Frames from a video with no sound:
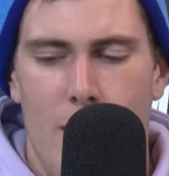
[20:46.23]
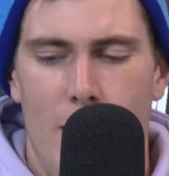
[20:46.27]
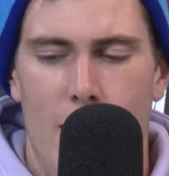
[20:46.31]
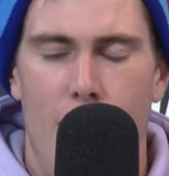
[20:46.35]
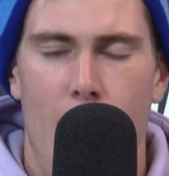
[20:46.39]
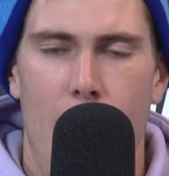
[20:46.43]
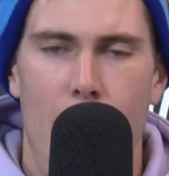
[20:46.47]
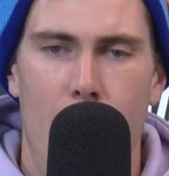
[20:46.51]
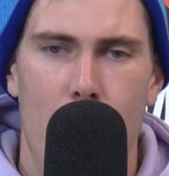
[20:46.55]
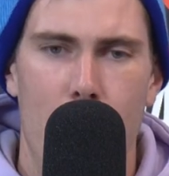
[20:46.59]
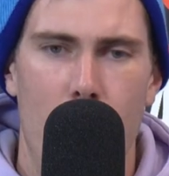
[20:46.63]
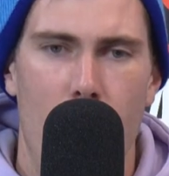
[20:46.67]

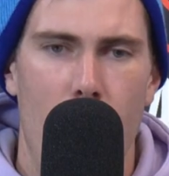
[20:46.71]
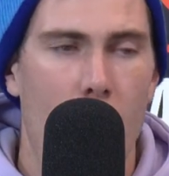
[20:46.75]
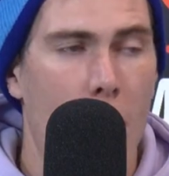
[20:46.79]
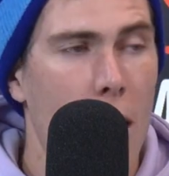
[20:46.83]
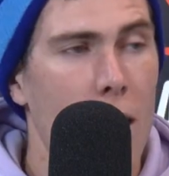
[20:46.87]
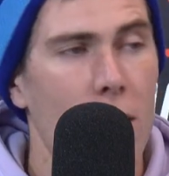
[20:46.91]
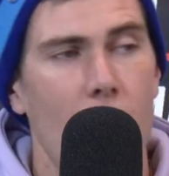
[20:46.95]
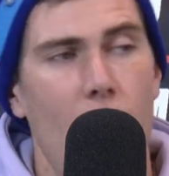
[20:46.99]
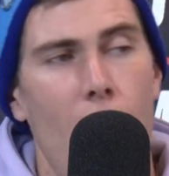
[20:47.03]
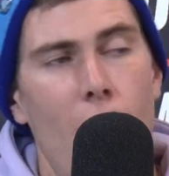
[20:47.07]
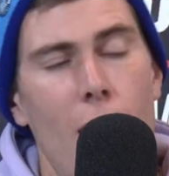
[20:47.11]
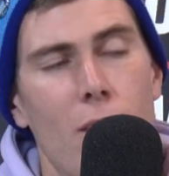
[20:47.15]
I
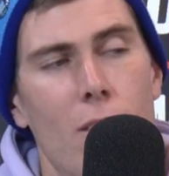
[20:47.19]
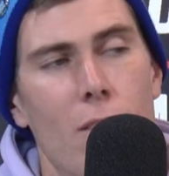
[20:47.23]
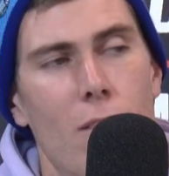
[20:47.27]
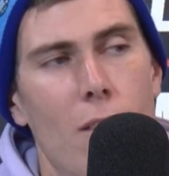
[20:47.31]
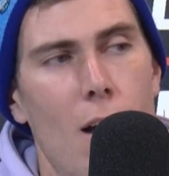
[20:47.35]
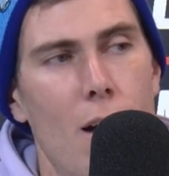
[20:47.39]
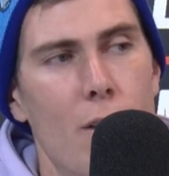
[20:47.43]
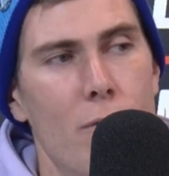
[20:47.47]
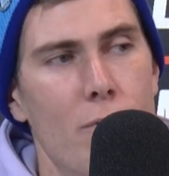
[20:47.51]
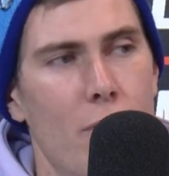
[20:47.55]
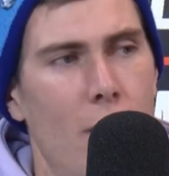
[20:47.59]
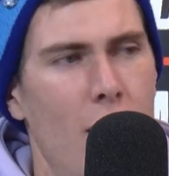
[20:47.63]

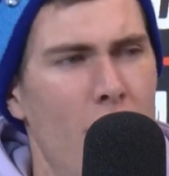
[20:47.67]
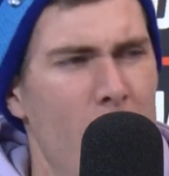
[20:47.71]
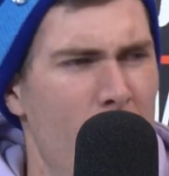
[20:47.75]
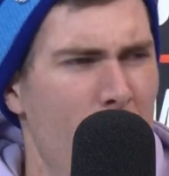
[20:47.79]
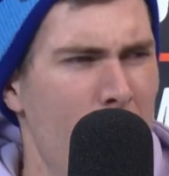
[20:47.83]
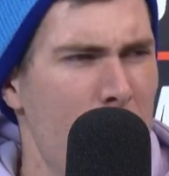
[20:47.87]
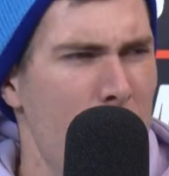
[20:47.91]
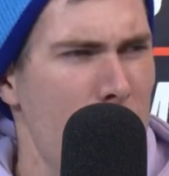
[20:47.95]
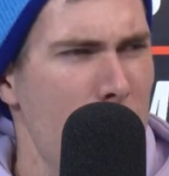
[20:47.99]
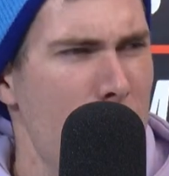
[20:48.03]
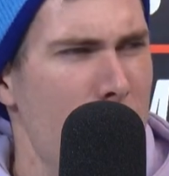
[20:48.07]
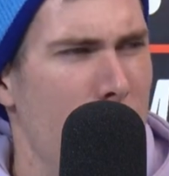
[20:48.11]

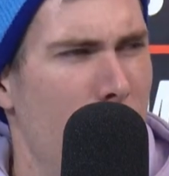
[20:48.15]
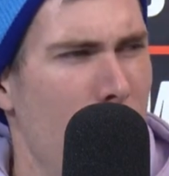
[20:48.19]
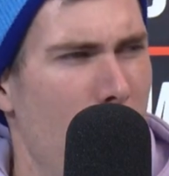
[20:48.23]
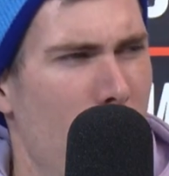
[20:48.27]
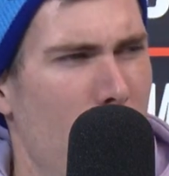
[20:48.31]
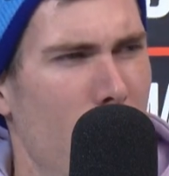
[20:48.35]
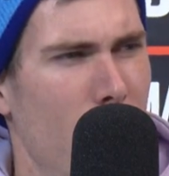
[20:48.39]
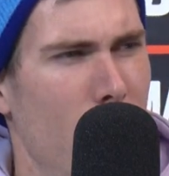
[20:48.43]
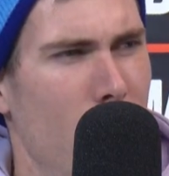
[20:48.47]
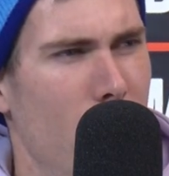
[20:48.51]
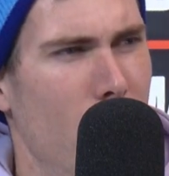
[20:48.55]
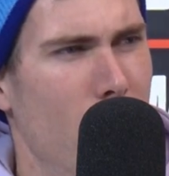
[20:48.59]
know you've
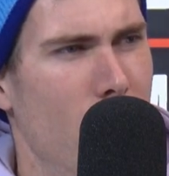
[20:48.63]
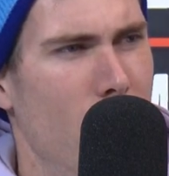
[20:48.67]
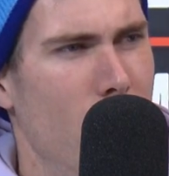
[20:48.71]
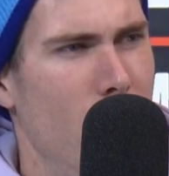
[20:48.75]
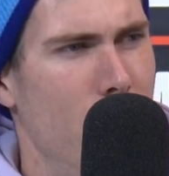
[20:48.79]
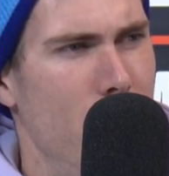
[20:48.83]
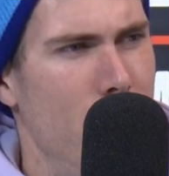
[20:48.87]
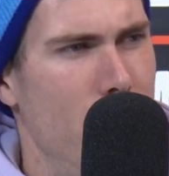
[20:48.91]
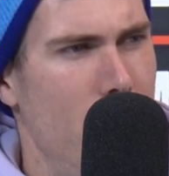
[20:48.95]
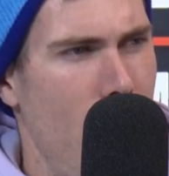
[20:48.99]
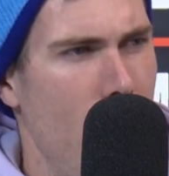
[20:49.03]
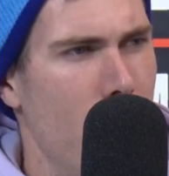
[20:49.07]
got the
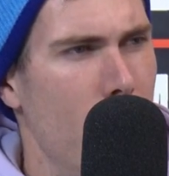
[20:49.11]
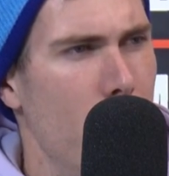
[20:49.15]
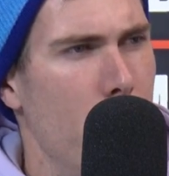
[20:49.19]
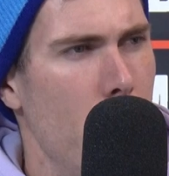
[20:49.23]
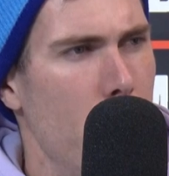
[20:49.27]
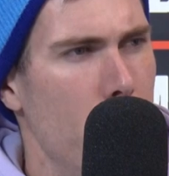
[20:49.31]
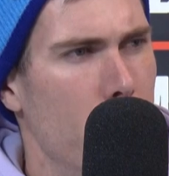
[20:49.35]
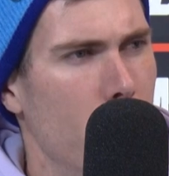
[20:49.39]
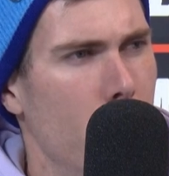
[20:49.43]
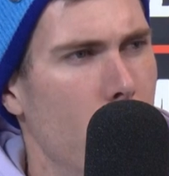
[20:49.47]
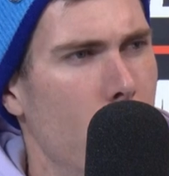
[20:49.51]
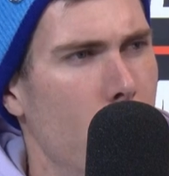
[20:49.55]
data
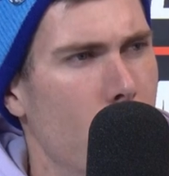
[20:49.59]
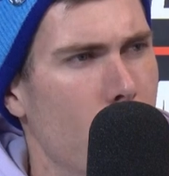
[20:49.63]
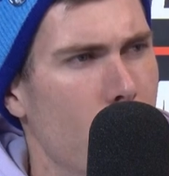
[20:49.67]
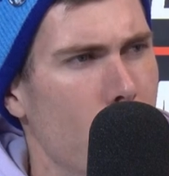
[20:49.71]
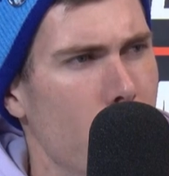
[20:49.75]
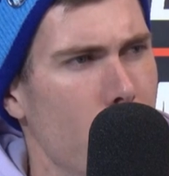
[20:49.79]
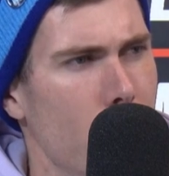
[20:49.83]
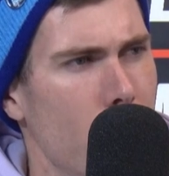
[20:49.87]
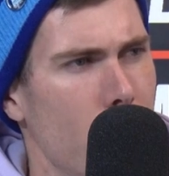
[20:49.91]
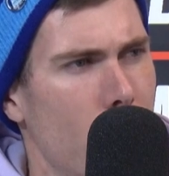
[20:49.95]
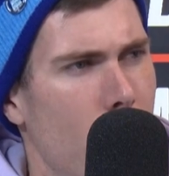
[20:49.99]
people here.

====

* _WHAT TO PRODUCE_
Copy the data exactly. Any picture it contains is to be omitted.

* _RESPONSE_
Frames from a video with no sound:
[20:46.23]
[20:46.27]
[20:46.31]
[20:46.35]
[20:46.39]
[20:46.43]
[20:46.47]
[20:46.51]
[20:46.55]
[20:46.59]
[20:46.63]
[20:46.67]

[20:46.71]
[20:46.75]
[20:46.79]
[20:46.83]
[20:46.87]
[20:46.91]
[20:46.95]
[20:46.99]
[20:47.03]
[20:47.07]
[20:47.11]
[20:47.15]
I
[20:47.19]
[20:47.23]
[20:47.27]
[20:47.31]
[20:47.35]
[20:47.39]
[20:47.43]
[20:47.47]
[20:47.51]
[20:47.55]
[20:47.59]
[20:47.63]

[20:47.67]
[20:47.71]
[20:47.75]
[20:47.79]
[20:47.83]
[20:47.87]
[20:47.91]
[20:47.95]
[20:47.99]
[20:48.03]
[20:48.07]
[20:48.11]

[20:48.15]
[20:48.19]
[20:48.23]
[20:48.27]
[20:48.31]
[20:48.35]
[20:48.39]
[20:48.43]
[20:48.47]
[20:48.51]
[20:48.55]
[20:48.59]
know you've
[20:48.63]
[20:48.67]
[20:48.71]
[20:48.75]
[20:48.79]
[20:48.83]
[20:48.87]
[20:48.91]
[20:48.95]
[20:48.99]
[20:49.03]
[20:49.07]
got the
[20:49.11]
[20:49.15]
[20:49.19]
[20:49.23]
[20:49.27]
[20:49.31]
[20:49.35]
[20:49.39]
[20:49.43]
[20:49.47]
[20:49.51]
[20:49.55]
data
[20:49.59]
[20:49.63]
[20:49.67]
[20:49.71]
[20:49.75]
[20:49.79]
[20:49.83]
[20:49.87]
[20:49.91]
[20:49.95]
[20:49.99]
people here.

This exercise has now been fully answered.